### Extracted data

▼

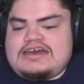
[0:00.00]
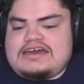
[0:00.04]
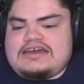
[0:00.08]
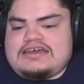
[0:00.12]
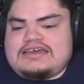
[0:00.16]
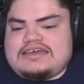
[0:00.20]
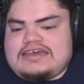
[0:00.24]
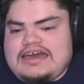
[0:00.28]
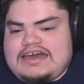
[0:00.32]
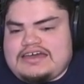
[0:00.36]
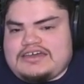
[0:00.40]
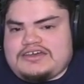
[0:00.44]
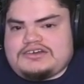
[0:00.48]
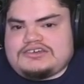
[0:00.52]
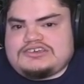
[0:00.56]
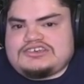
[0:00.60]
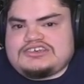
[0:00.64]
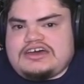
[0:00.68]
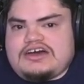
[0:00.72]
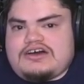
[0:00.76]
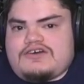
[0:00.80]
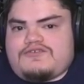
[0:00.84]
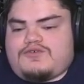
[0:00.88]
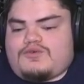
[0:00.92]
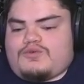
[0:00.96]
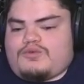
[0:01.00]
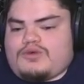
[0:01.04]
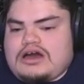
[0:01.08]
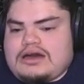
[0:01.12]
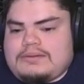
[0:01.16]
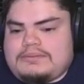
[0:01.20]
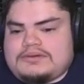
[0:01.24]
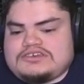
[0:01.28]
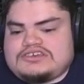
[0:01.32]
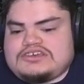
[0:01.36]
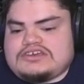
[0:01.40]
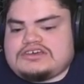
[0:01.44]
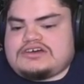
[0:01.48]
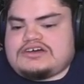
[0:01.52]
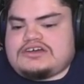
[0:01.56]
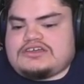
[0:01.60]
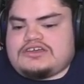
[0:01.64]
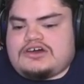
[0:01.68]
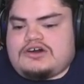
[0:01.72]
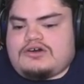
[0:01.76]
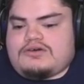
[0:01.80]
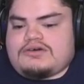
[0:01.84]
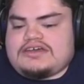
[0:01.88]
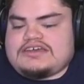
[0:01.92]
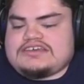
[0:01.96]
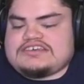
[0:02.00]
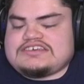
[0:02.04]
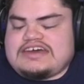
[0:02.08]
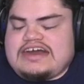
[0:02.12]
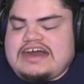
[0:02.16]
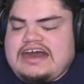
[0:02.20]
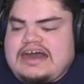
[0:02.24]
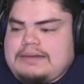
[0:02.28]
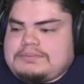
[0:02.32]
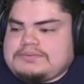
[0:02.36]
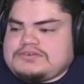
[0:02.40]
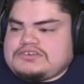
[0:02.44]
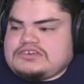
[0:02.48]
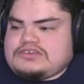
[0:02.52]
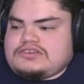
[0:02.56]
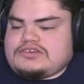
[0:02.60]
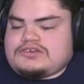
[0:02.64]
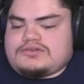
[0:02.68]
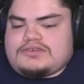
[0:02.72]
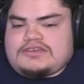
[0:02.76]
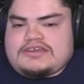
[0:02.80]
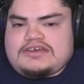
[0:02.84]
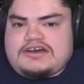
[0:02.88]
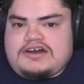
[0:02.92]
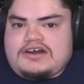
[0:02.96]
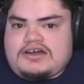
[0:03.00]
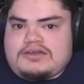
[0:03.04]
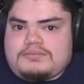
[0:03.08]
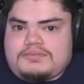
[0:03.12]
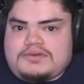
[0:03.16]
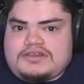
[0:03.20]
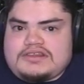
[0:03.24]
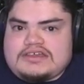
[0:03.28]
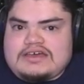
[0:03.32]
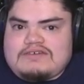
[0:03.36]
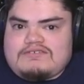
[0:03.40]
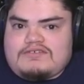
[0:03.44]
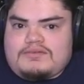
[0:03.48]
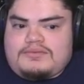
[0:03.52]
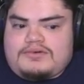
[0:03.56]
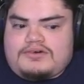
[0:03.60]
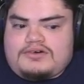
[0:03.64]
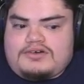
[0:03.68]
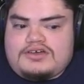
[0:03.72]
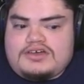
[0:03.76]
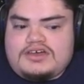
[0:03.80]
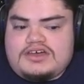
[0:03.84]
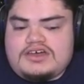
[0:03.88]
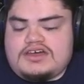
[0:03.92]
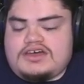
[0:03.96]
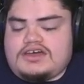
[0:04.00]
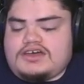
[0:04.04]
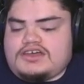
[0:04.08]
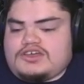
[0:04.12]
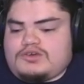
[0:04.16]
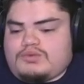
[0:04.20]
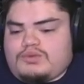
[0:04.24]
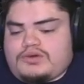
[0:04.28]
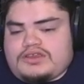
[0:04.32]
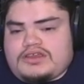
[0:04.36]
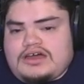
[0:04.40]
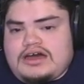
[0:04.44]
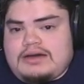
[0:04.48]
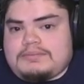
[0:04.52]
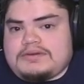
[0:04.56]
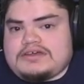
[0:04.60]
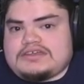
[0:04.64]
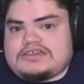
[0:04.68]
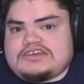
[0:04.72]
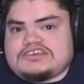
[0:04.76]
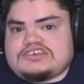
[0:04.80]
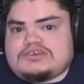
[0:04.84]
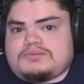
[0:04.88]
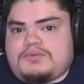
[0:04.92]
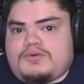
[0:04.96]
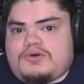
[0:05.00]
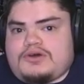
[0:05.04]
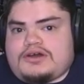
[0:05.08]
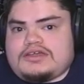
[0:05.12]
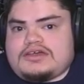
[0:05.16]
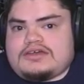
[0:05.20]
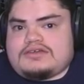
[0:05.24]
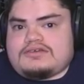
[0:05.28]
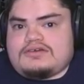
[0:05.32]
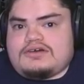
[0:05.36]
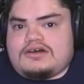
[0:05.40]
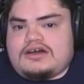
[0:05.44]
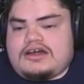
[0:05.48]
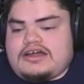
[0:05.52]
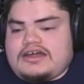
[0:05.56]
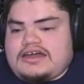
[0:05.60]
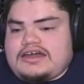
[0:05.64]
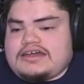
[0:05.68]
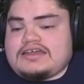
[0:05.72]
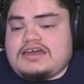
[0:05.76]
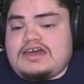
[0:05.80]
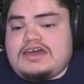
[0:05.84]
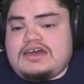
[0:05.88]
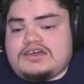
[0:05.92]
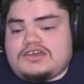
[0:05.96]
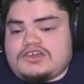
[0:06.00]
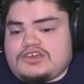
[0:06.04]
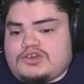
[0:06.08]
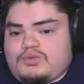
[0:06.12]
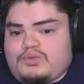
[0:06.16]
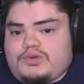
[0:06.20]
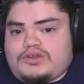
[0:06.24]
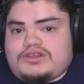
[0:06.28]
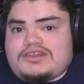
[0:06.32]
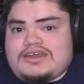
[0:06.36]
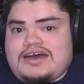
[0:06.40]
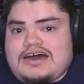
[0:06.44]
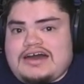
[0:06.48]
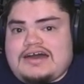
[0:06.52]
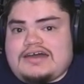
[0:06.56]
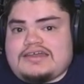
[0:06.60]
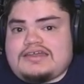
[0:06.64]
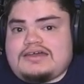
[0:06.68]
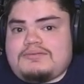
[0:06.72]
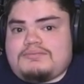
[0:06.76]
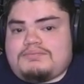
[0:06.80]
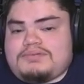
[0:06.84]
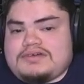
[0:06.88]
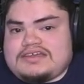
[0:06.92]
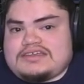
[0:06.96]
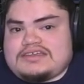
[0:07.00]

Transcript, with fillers: Get yourself Robinson Cano. He's absolutely unbelievable. You will not be disappointed, all right? You will not be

▲

### Task directions
Every record should be duplicated exactly, though any picture in it must be left out.

### Response to the task
[0:00.00]
[0:00.04]
[0:00.08]
[0:00.12]
[0:00.16]
[0:00.20]
[0:00.24]
[0:00.28]
[0:00.32]
[0:00.36]
[0:00.40]
[0:00.44]
[0:00.48]
[0:00.52]
[0:00.56]
[0:00.60]
[0:00.64]
[0:00.68]
[0:00.72]
[0:00.76]
[0:00.80]
[0:00.84]
[0:00.88]
[0:00.92]
[0:00.96]
[0:01.00]
[0:01.04]
[0:01.08]
[0:01.12]
[0:01.16]
[0:01.20]
[0:01.24]
[0:01.28]
[0:01.32]
[0:01.36]
[0:01.40]
[0:01.44]
[0:01.48]
[0:01.52]
[0:01.56]
[0:01.60]
[0:01.64]
[0:01.68]
[0:01.72]
[0:01.76]
[0:01.80]
[0:01.84]
[0:01.88]
[0:01.92]
[0:01.96]
[0:02.00]
[0:02.04]
[0:02.08]
[0:02.12]
[0:02.16]
[0:02.20]
[0:02.24]
[0:02.28]
[0:02.32]
[0:02.36]
[0:02.40]
[0:02.44]
[0:02.48]
[0:02.52]
[0:02.56]
[0:02.60]
[0:02.64]
[0:02.68]
[0:02.72]
[0:02.76]
[0:02.80]
[0:02.84]
[0:02.88]
[0:02.92]
[0:02.96]
[0:03.00]
[0:03.04]
[0:03.08]
[0:03.12]
[0:03.16]
[0:03.20]
[0:03.24]
[0:03.28]
[0:03.32]
[0:03.36]
[0:03.40]
[0:03.44]
[0:03.48]
[0:03.52]
[0:03.56]
[0:03.60]
[0:03.64]
[0:03.68]
[0:03.72]
[0:03.76]
[0:03.80]
[0:03.84]
[0:03.88]
[0:03.92]
[0:03.96]
[0:04.00]
[0:04.04]
[0:04.08]
[0:04.12]
[0:04.16]
[0:04.20]
[0:04.24]
[0:04.28]
[0:04.32]
[0:04.36]
[0:04.40]
[0:04.44]
[0:04.48]
[0:04.52]
[0:04.56]
[0:04.60]
[0:04.64]
[0:04.68]
[0:04.72]
[0:04.76]
[0:04.80]
[0:04.84]
[0:04.88]
[0:04.92]
[0:04.96]
[0:05.00]
[0:05.04]
[0:05.08]
[0:05.12]
[0:05.16]
[0:05.20]
[0:05.24]
[0:05.28]
[0:05.32]
[0:05.36]
[0:05.40]
[0:05.44]
[0:05.48]
[0:05.52]
[0:05.56]
[0:05.60]
[0:05.64]
[0:05.68]
[0:05.72]
[0:05.76]
[0:05.80]
[0:05.84]
[0:05.88]
[0:05.92]
[0:05.96]
[0:06.00]
[0:06.04]
[0:06.08]
[0:06.12]
[0:06.16]
[0:06.20]
[0:06.24]
[0:06.28]
[0:06.32]
[0:06.36]
[0:06.40]
[0:06.44]
[0:06.48]
[0:06.52]
[0:06.56]
[0:06.60]
[0:06.64]
[0:06.68]
[0:06.72]
[0:06.76]
[0:06.80]
[0:06.84]
[0:06.88]
[0:06.92]
[0:06.96]
[0:07.00]

Transcript, with fillers: Get yourself Robinson Cano. He's absolutely unbelievable. You will not be disappointed, all right? You will not be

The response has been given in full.